#### [GOAL OF THE EXERCISE]
Would you please repeat all of the data exactly, omitting the pictures?

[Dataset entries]

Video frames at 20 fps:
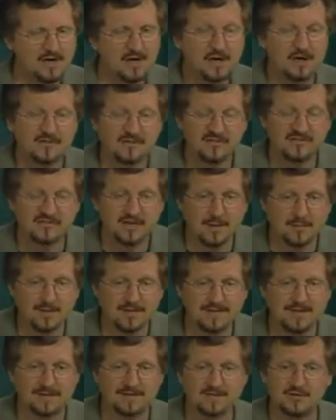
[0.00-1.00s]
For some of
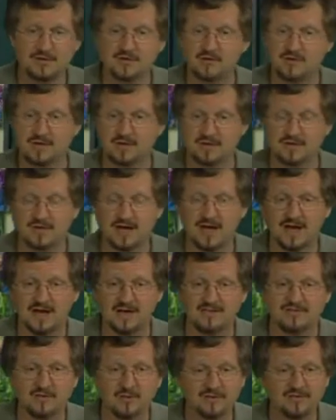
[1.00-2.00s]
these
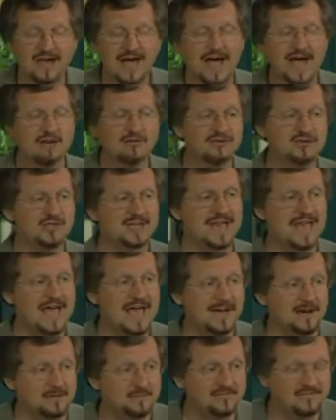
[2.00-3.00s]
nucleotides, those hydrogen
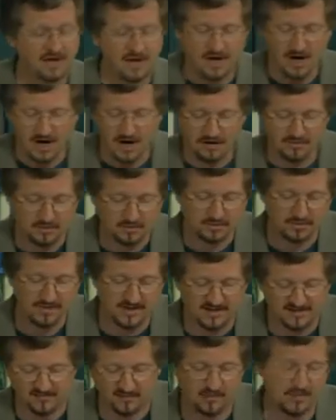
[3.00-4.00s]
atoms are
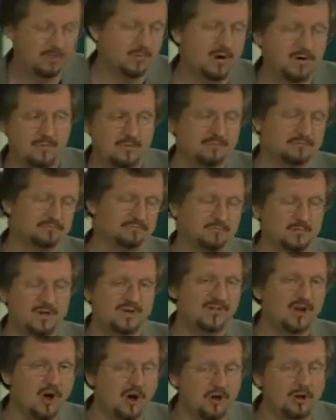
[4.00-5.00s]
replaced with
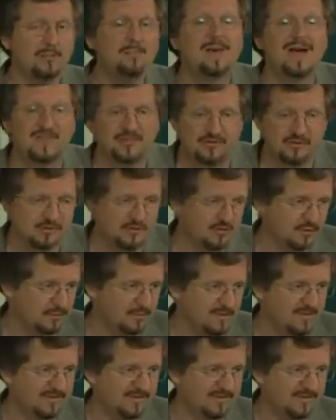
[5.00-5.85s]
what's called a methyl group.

#### [SOLUTION TO THE PROBLEM]
Video frames at 20 fps:
[0.00-1.00s]
For some of
[1.00-2.00s]
these
[2.00-3.00s]
nucleotides, those hydrogen
[3.00-4.00s]
atoms are
[4.00-5.00s]
replaced with
[5.00-5.85s]
what's called a methyl group.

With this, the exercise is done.